_Task to carry out_
Report the lines of the data below that contain the string "frames".

_Given data_
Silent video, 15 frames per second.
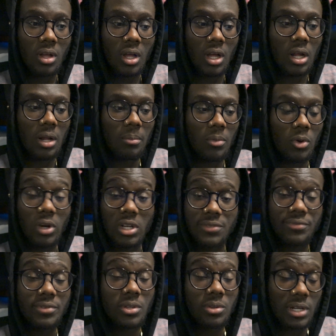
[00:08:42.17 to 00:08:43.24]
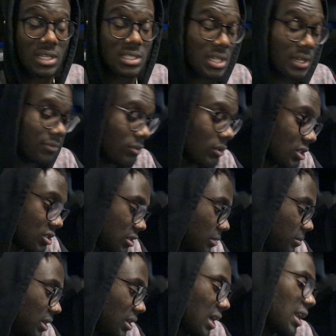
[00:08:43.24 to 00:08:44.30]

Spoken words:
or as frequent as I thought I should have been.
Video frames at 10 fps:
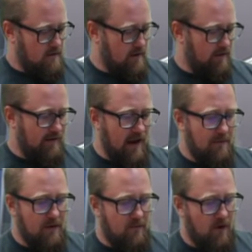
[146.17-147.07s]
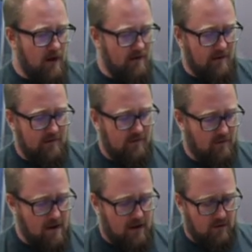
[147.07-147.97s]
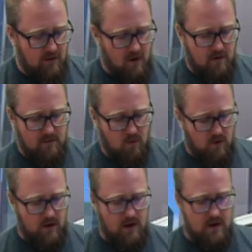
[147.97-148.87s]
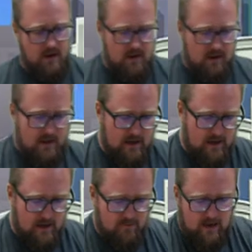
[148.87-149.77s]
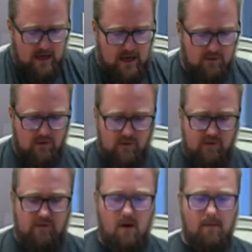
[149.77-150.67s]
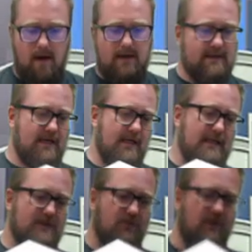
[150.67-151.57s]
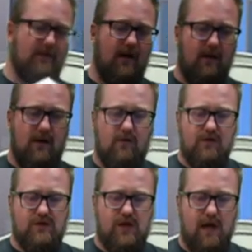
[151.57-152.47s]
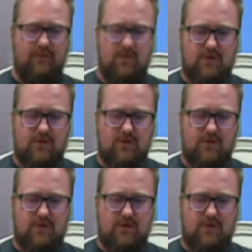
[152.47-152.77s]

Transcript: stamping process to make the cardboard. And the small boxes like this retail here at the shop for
==
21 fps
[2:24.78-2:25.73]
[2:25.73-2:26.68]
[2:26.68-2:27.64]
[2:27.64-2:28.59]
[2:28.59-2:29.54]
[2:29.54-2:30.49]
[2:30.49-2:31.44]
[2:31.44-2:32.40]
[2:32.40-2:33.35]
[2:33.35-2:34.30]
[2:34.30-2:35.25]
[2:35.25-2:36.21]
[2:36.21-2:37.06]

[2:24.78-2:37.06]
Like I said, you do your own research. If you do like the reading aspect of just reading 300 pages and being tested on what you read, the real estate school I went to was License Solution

_Response to this task_
Silent video, 15 frames per second.
Video frames at 10 fps:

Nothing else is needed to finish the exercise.